The first cases have been brought to Berlin because the German judicial system has been at the forefront of prosecuting war crimes and crimes against humanity under the principle of universal jurisdiction, by which some abuses are deemed to be so serious that the duty to investigate and prosecute goes far beyond the territory on which the crimes were committed.

Anya Neistat, the legal director of the Docket, a CJF initiative to collect evidence and build war crimes cases, said international support was high for prosecuting the widespread abuses committed in Ukraine, but added: “It is now the time to see words turn into real action – and we are counting on German prosecutors to lead the way.”

The evidence has also been shared with the prosecutor’s office at the international criminal court (ICC), which is investigating war crimes. However, the ICC only has the capacity to pursue a limited number of cases with the aim of seeking accountability at the highest level. The prosecutor has already issued an arrest warrant for Vladimir Putin.

At the other end of the spectrum, Ukrainian prosecutors are collecting vast amounts of evidence on a large number of crimes. The country’s criminal code allows prosecutions of only the immediate perpetrators of crimes, not those higher up the chain of command, without proof of specific orders to commit the crimes, although it does recognise the principle of command responsibility.

The Docket initiative seeks to fill the gap between the ICC and the Ukrainian courts. In all three cases that it has presented in Germany, it is pursuing investigations of senior and mid-level military officers.

If and when federal prosecutors open investigations into war crimes cases from the invasion of Ukraine, arrest warrants can be issued and shared with Europol and Interpol, and in theory significantly reduce the freedom of movement of the suspects into the indefinite future, offering the prospect of a modicum of justice for victims and their families.

In another initiative involving the war in Ukraine, the Docket intends to build criminal cases against Russian propagandists who have frequently used genocidal language, called for mass killings of civilians, and helped build popular support for the war in Russia.

The crime of incitement to genocide exists in international humanitarian law, but it has not been used for a prosecution since the Rwanda tribunal, and is hard to make stick without a ruling that genocide did occur.
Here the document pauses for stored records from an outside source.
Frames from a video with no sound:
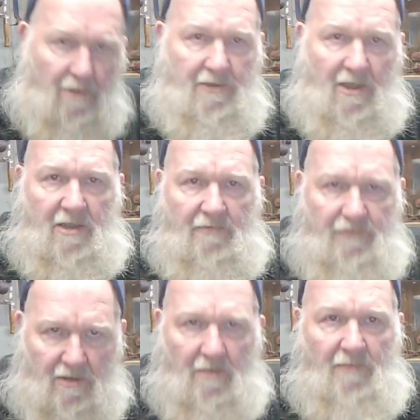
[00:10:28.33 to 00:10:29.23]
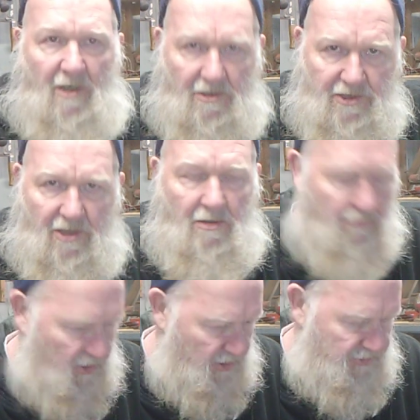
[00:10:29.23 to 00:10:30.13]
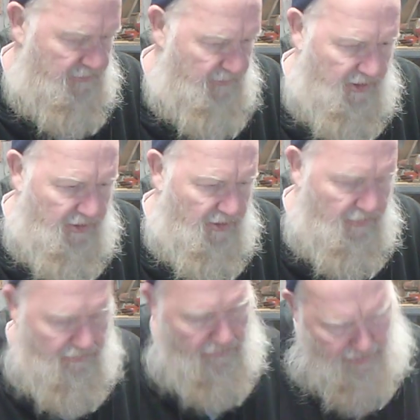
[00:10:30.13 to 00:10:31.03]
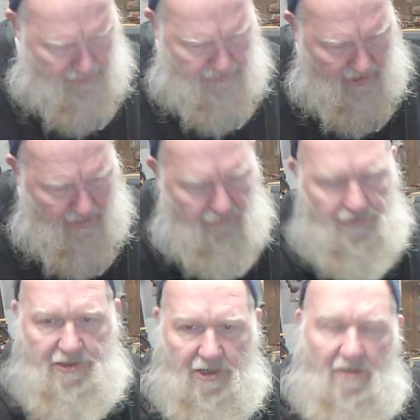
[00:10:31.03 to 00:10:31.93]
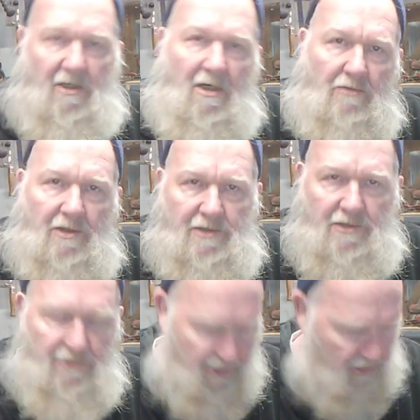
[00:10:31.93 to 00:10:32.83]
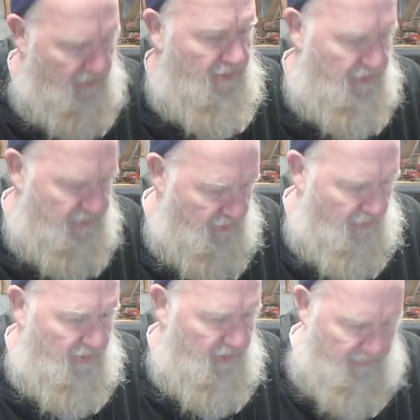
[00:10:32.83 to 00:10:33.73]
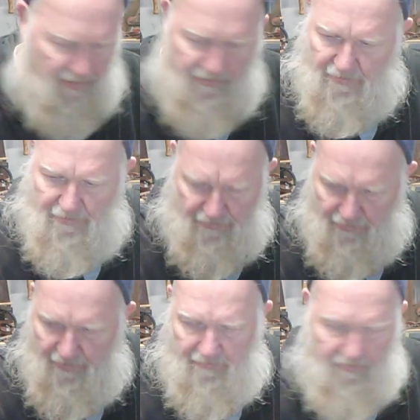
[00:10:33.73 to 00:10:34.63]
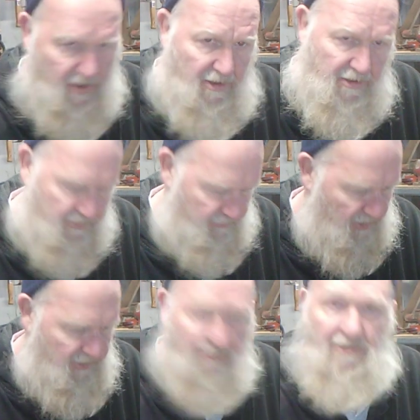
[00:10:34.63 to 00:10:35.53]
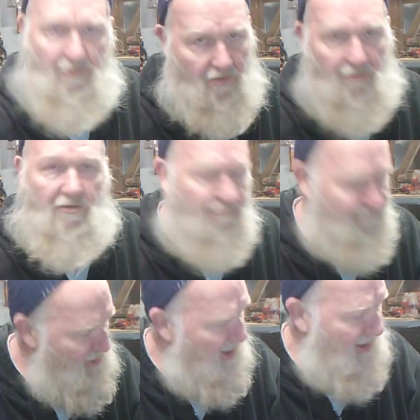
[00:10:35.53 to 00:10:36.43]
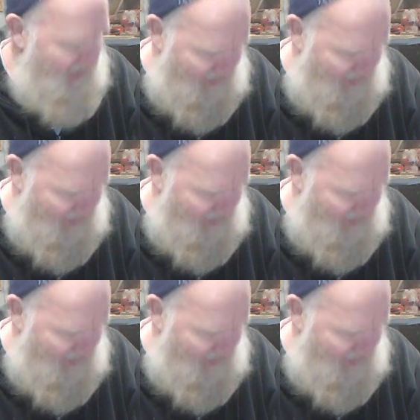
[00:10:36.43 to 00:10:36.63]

to thank you for coming by the channel and watching the video. We just kind of want to share that with you and share a little story about those three men, especially Orville. I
An alternative is to use laws criminalising war propaganda, which are still on the statute books of some east European countries as remnants of the communist era. The main hurdle on that route is that the crime has never successfully been prosecuted.
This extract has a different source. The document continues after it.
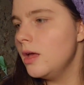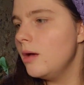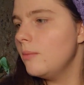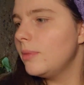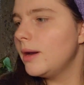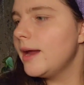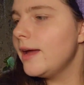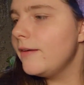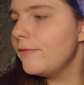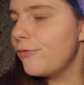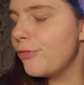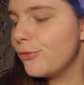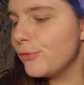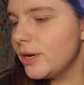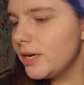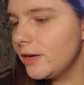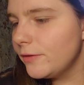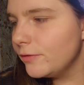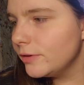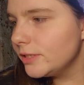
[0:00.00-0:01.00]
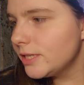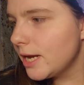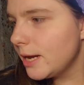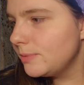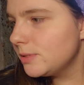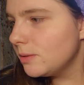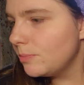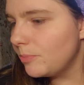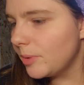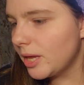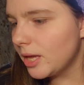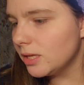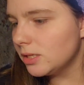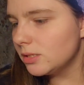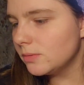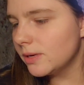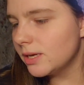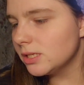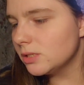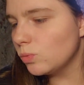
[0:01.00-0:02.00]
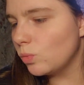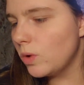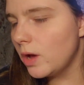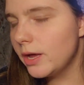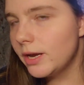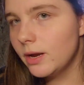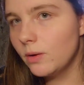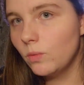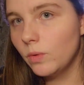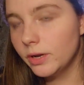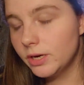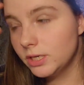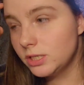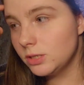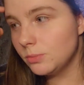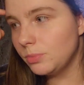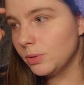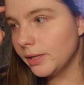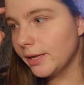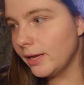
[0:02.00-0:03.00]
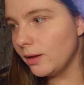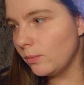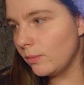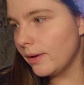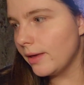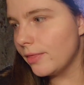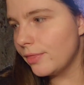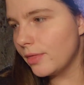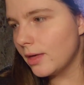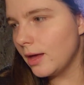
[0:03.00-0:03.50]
But I have 3 different types of beans because one I wanted to plant with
“The real challenge there is to convince the prosecutors of what this crime is, and then connect it to what is happening now around Ukraine and Russian propaganda,” Neistat said.

Building war propaganda cases will not necessarily need to invoke universal jurisdiction, because much of the propaganda in question was broadcast by Russian television channels into the territory of several east European nations.
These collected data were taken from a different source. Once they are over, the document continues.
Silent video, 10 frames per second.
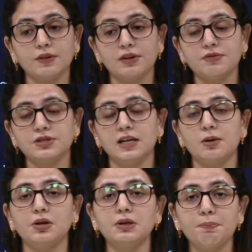We have studied
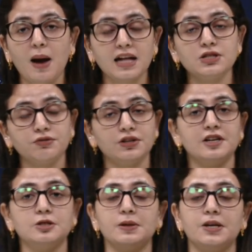about the parts of the
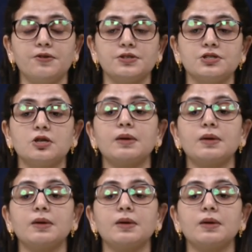respiratory system.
Maryna Slobodianiuk, head of investigations at Truth Hounds, a Ukrainian NGO that jointly filed the Kharkiv case with the CFJ, said she hoped the presentation of the first three war crimes cases would represent a breakthrough in pursuing accountability for mass atrocities.

“We believe that by opening these proceedings, Germany can significantly contribute to the efforts of ensuring justice for all Ukrainian survivors,” Slobodianiuk said.

The cases in Germany are intended to be pilots for the widespread pursuit of Russian war crimes in courts around the world that have universal jurisdiction laws. Another batch of cases is being readied for presentation to prosecutors in another central European country.

“Ultimately, what is likely to happen is that some of the perpetrators that we’re talking about are likely to travel to Switzerland or Germany or elsewhere in the world. It sounds very remote now, but it has happened in the past,” Neistat said.

“What we do know for sure is that, if we don’t have this web of arrest warrants, it means they can go anywhere in the world and still not be arrested. They can go to die happily in Miami or somewhere.”